PROBLEM TO SOLVE = When you transcribe the listing that follows, keep every line exact and skip any picture.

BEGIN RECORDS FOR THE EXERCISE

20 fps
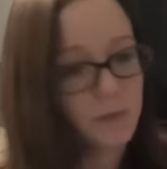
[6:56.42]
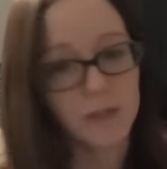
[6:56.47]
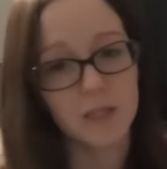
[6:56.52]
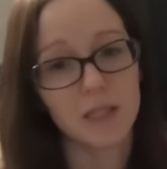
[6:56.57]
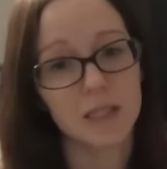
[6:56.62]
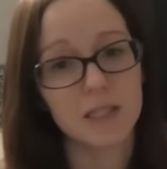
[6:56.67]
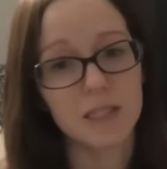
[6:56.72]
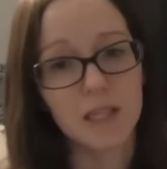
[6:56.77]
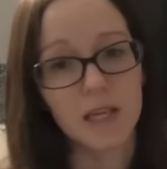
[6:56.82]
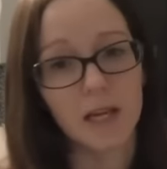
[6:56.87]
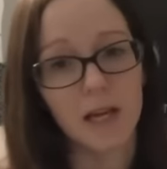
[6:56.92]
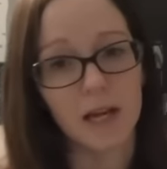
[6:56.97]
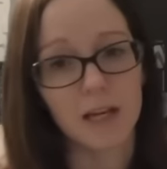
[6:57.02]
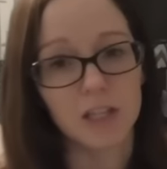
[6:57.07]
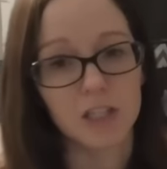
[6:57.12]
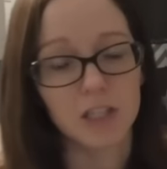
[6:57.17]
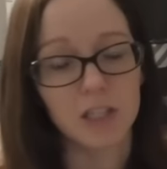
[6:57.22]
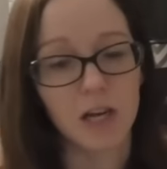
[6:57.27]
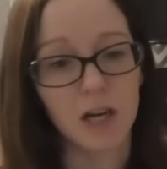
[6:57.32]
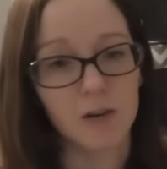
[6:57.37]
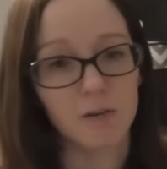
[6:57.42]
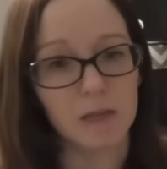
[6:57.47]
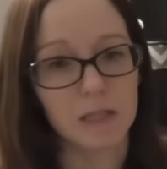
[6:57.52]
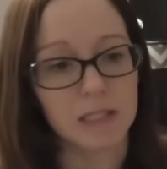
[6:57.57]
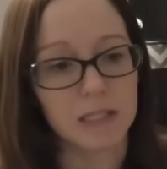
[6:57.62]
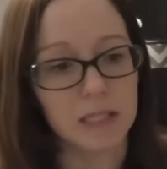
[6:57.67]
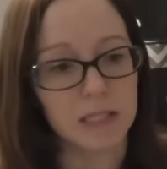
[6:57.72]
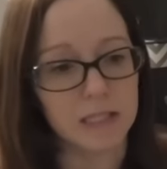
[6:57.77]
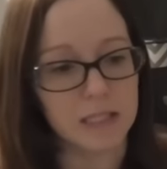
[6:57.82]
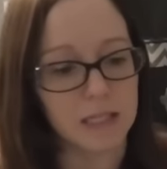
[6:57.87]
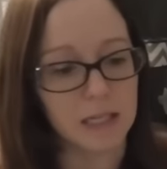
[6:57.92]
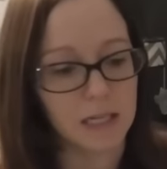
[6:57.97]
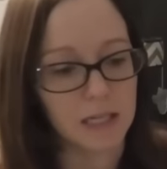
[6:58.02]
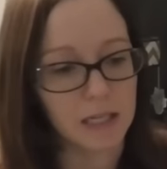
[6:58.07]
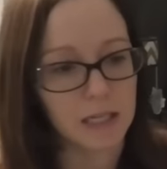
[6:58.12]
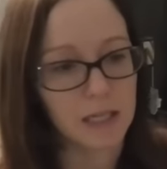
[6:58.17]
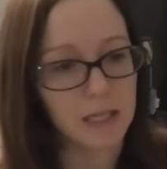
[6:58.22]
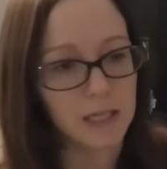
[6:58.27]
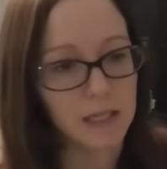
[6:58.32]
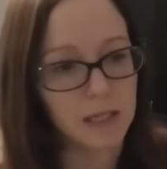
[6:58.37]
was nice that I actually got rest last
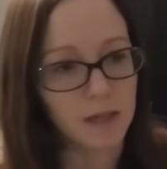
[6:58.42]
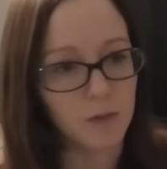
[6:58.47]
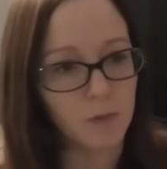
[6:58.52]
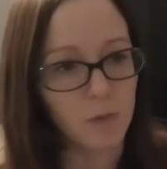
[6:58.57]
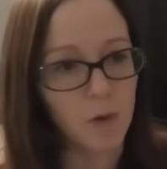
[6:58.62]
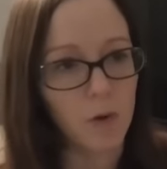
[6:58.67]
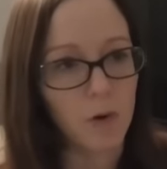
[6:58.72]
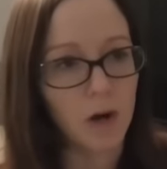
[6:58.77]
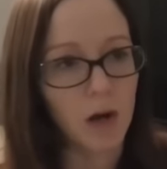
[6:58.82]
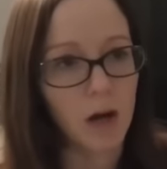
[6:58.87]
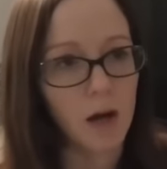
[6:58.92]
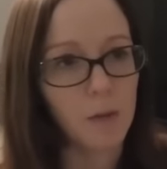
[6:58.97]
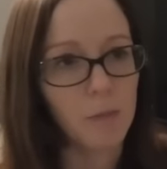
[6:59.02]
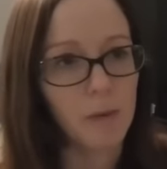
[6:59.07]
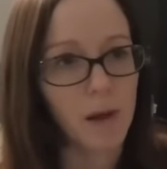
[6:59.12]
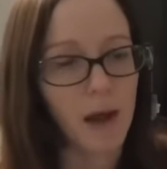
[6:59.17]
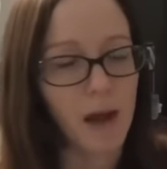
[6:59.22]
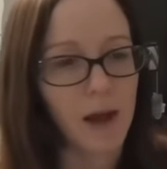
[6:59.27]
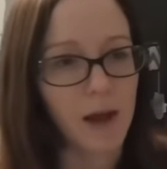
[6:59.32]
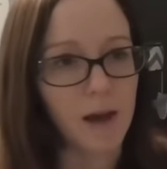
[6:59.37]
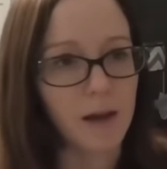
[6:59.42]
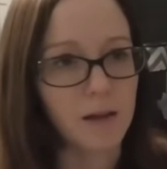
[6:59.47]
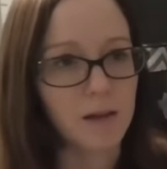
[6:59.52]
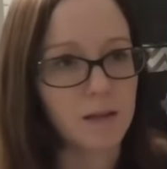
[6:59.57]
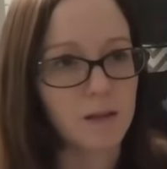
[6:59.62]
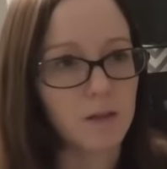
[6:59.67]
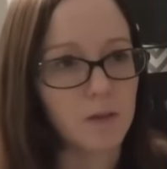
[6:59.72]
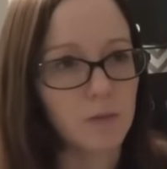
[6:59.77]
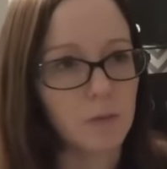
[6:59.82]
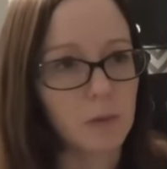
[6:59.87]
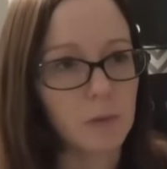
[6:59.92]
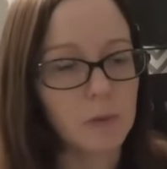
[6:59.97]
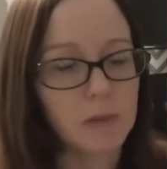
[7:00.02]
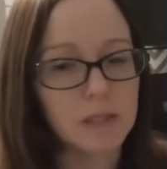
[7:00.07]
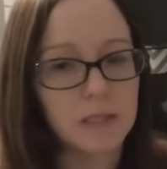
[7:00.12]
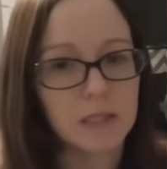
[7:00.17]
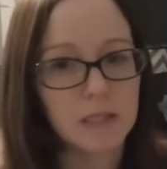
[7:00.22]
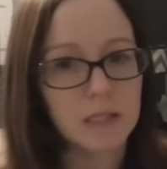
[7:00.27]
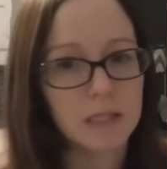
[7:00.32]
night. He woke up at, we went to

END RECORDS FOR THE EXERCISE

EXERCISE RESPONSE =
20 fps
[6:56.42]
[6:56.47]
[6:56.52]
[6:56.57]
[6:56.62]
[6:56.67]
[6:56.72]
[6:56.77]
[6:56.82]
[6:56.87]
[6:56.92]
[6:56.97]
[6:57.02]
[6:57.07]
[6:57.12]
[6:57.17]
[6:57.22]
[6:57.27]
[6:57.32]
[6:57.37]
[6:57.42]
[6:57.47]
[6:57.52]
[6:57.57]
[6:57.62]
[6:57.67]
[6:57.72]
[6:57.77]
[6:57.82]
[6:57.87]
[6:57.92]
[6:57.97]
[6:58.02]
[6:58.07]
[6:58.12]
[6:58.17]
[6:58.22]
[6:58.27]
[6:58.32]
[6:58.37]
was nice that I actually got rest last
[6:58.42]
[6:58.47]
[6:58.52]
[6:58.57]
[6:58.62]
[6:58.67]
[6:58.72]
[6:58.77]
[6:58.82]
[6:58.87]
[6:58.92]
[6:58.97]
[6:59.02]
[6:59.07]
[6:59.12]
[6:59.17]
[6:59.22]
[6:59.27]
[6:59.32]
[6:59.37]
[6:59.42]
[6:59.47]
[6:59.52]
[6:59.57]
[6:59.62]
[6:59.67]
[6:59.72]
[6:59.77]
[6:59.82]
[6:59.87]
[6:59.92]
[6:59.97]
[7:00.02]
[7:00.07]
[7:00.12]
[7:00.17]
[7:00.22]
[7:00.27]
[7:00.32]
night. He woke up at, we went to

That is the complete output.